The move toward more restraint has certainly been aided by natural wine, but it’s part of a larger story. It began, as with most trends, as a form of backlash. This backlash was against the alcoholic, tannic and fruity wines that received high scores from the Wine Advocate’s Robert Parker—the most influential wine critic of the boomer generation. Parker, a wealthy lawyer with Dionysian proclivities, was the perfect critic for the boom years of the 1990s—the age of neoliberal excess. The neoliberal period in economic policy coincided with the era of what wine critic Jon Bonne calls “big flavor” in wine. During this time, big flavor wines (Bordeaux and Napa cabernets) became more expensive, cheaper wines imitated the expensive ones through chemical manipulation, and we all blew out our palates.


Big flavor is still a thing in the Philippines. Obnoxious, overpriced Bordeaux blends are still a mainstay in expensive groceries and even trendy Makati wine bars. Yet, if the increasing number of Pinot Noir drinkers is an indication, there is also a demand for subtlety. The problem with Pinot Noir, however, is that it is a fidgety grape and therefore expensive to produce, making it difficult to find good value. So what should Pinoys who want to move beyond big flavor drink?

Natural wine is surely a place to start, and I personally can’t wait to drink through Bombvinos catalog. Short of patronizing one importer, however, there are more ways than you think of drinking natural or natural style wines (for lack of a better term) in the Philippines.

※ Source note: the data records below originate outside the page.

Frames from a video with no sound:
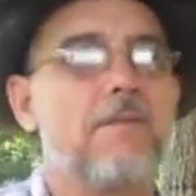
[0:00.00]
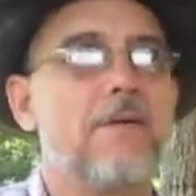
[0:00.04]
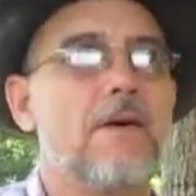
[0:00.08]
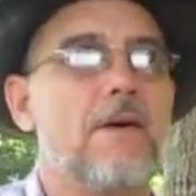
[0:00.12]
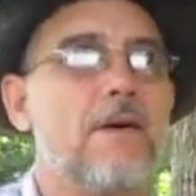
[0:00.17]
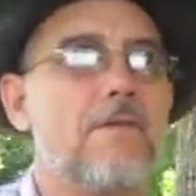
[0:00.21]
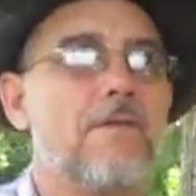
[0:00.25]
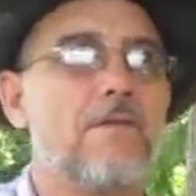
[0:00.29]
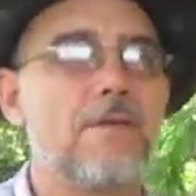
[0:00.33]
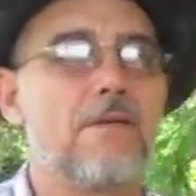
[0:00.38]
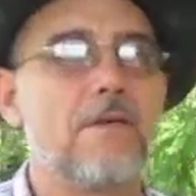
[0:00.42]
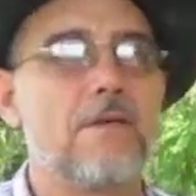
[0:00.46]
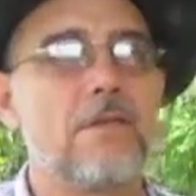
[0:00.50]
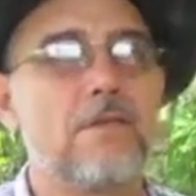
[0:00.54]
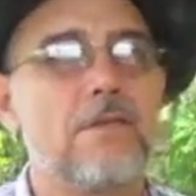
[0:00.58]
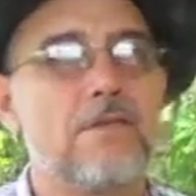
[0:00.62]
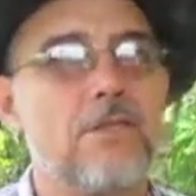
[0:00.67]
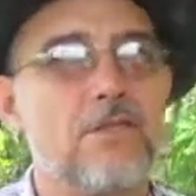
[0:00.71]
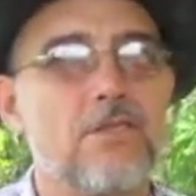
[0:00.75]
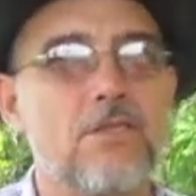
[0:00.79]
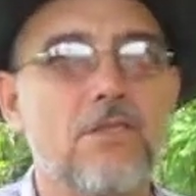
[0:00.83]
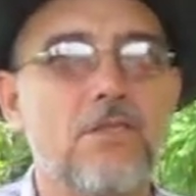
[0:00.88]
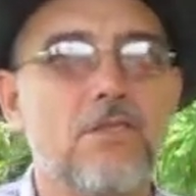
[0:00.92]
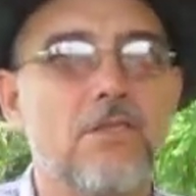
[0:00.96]
I'm from
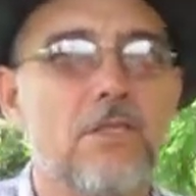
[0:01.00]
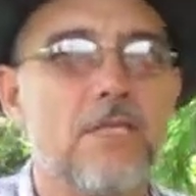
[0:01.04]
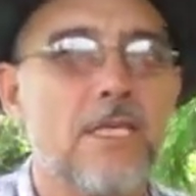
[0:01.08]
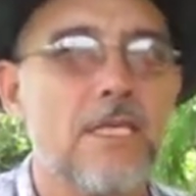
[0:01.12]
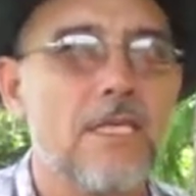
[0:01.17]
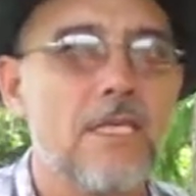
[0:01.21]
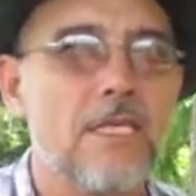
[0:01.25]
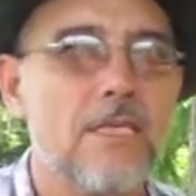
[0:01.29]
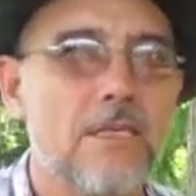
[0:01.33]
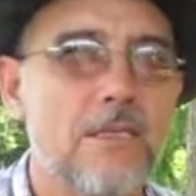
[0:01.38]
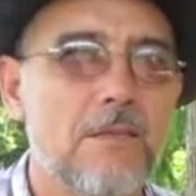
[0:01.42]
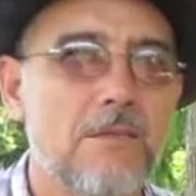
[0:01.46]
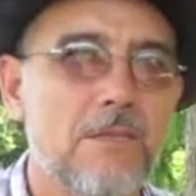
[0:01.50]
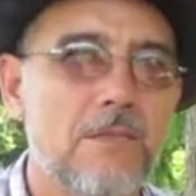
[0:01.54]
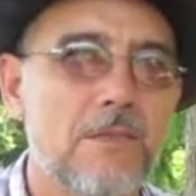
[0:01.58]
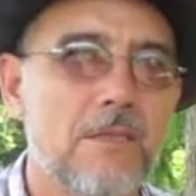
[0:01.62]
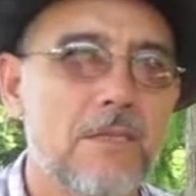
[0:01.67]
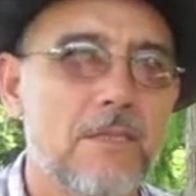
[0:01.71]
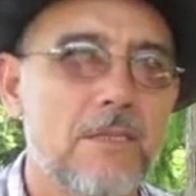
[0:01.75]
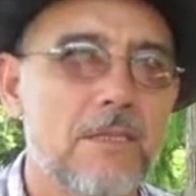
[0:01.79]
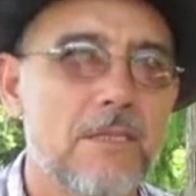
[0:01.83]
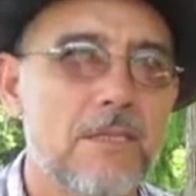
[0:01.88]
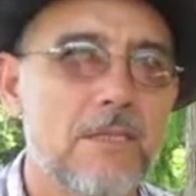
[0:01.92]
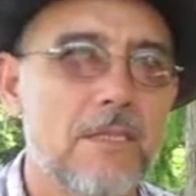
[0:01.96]
Sonsonate,
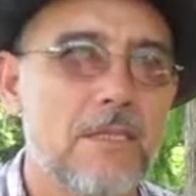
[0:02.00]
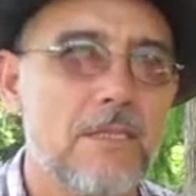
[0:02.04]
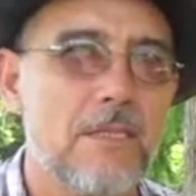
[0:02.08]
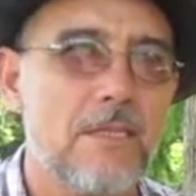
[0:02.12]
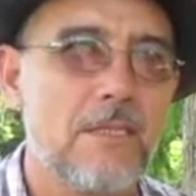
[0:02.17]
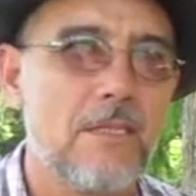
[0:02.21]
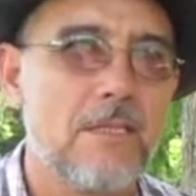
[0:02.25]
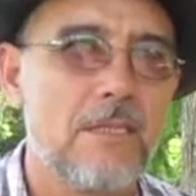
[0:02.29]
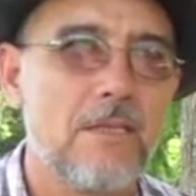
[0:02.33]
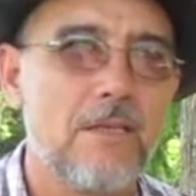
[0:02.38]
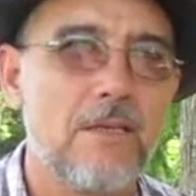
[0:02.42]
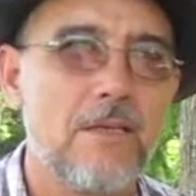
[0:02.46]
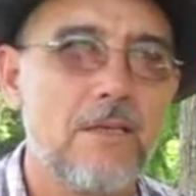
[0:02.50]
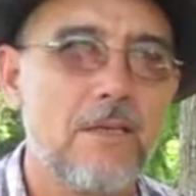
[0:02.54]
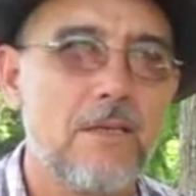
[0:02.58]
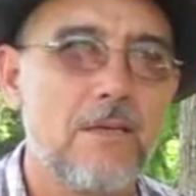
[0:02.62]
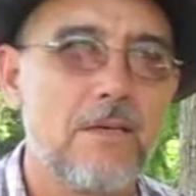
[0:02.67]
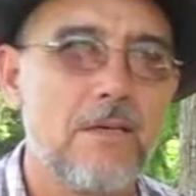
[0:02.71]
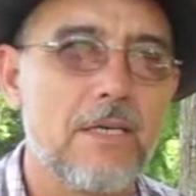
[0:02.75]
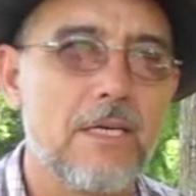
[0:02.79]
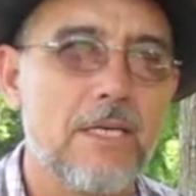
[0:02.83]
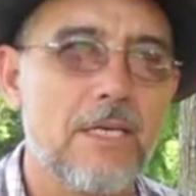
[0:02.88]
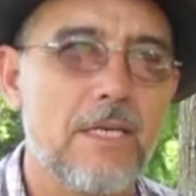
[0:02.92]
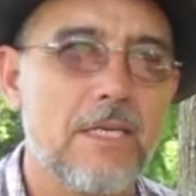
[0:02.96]
which is
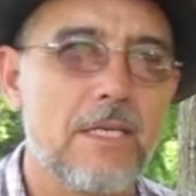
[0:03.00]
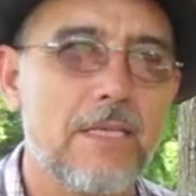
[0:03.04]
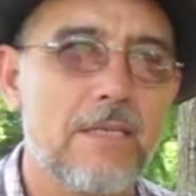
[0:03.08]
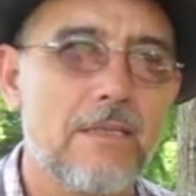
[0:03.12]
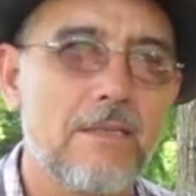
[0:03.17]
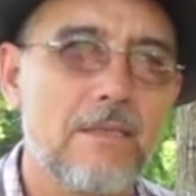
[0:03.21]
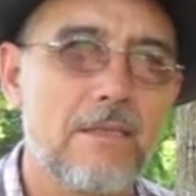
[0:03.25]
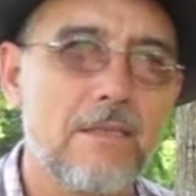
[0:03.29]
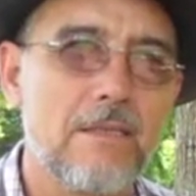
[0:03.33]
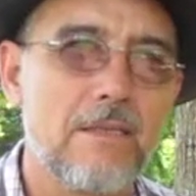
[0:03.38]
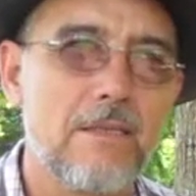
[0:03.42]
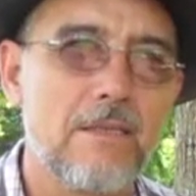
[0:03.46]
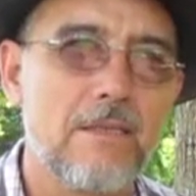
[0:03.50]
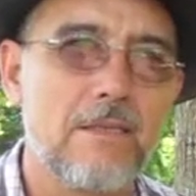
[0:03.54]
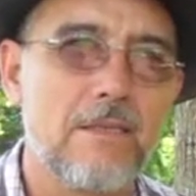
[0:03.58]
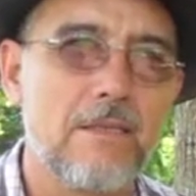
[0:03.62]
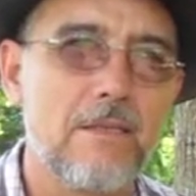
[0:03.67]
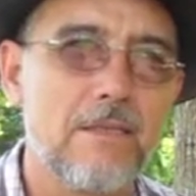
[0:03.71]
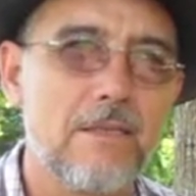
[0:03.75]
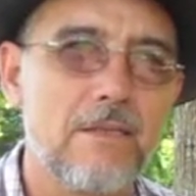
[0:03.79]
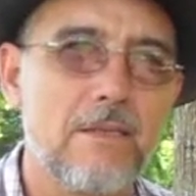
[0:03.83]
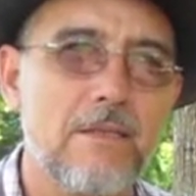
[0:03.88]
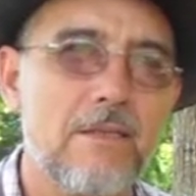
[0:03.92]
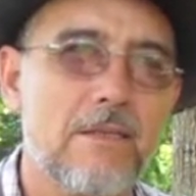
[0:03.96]
located
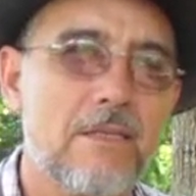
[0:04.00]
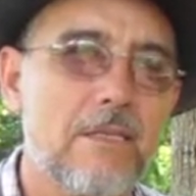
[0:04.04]
uh,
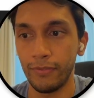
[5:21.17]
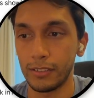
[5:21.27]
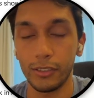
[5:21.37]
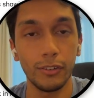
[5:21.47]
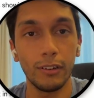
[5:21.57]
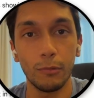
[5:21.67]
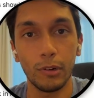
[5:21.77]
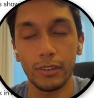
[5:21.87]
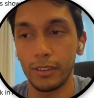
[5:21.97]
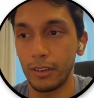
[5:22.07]
I'll show you how it
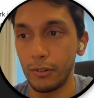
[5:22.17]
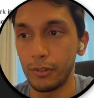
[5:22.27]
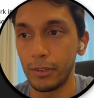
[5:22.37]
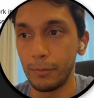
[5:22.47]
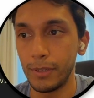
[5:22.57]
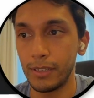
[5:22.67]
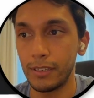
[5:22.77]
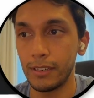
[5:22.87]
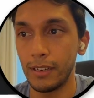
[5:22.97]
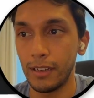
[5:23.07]
works in code in a
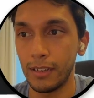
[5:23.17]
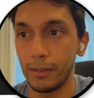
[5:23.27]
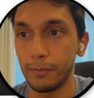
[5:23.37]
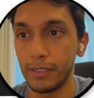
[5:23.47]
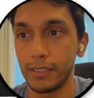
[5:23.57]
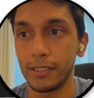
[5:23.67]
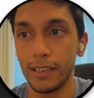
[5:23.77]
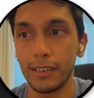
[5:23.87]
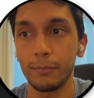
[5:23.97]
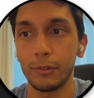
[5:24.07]
bit. Um, the
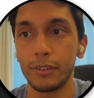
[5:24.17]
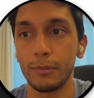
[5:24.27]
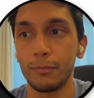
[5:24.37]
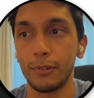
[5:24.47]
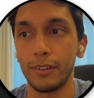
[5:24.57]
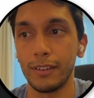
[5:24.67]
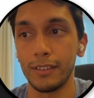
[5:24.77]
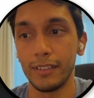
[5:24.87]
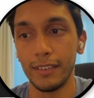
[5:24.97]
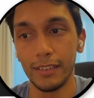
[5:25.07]
second most important
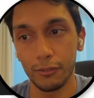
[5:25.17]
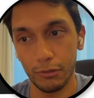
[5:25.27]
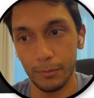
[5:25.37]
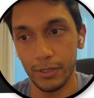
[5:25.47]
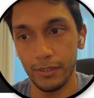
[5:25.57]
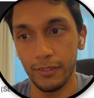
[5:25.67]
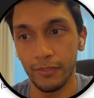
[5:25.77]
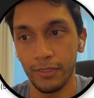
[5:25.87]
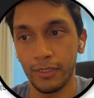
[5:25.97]
is the description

Sometimes natural wines are hiding in plain sight. Marcel Lapierre, for example, is considered one of the fathers of natural wine, and his classic Morgon can still be found in certain Makati wine stores. And Jean-Paul Brun’s (another legend of natural wine) own Morgon can be bought from Origine for around P2,000. These wines are not cheap, but they are some of the world’s finest expressions of the Gamay grape. Two thousand bucks will not even get you close to top-tier Pinot Noirs (let alone Napa Cabs or Bordeaux), and those probably wouldn’t even work as well with a lechon.

Speaking of Gamay, you don’t even need to splurge on Cru Beaujolais nor be in Makati to get good quality. When I’m in QC, I order Dominique Piron’s cheaper Beaujolais-Villages from Boozy, and drink it with something like inasal. It’s still not cheap, but it’s terrific value. I’m also not sure if it’s natural wine, but it’s not made in a wine lab. And it’s consistent with the dominant natural wine style: fresh, acidic, and drinkable. There are more wines like this in Manila than you think.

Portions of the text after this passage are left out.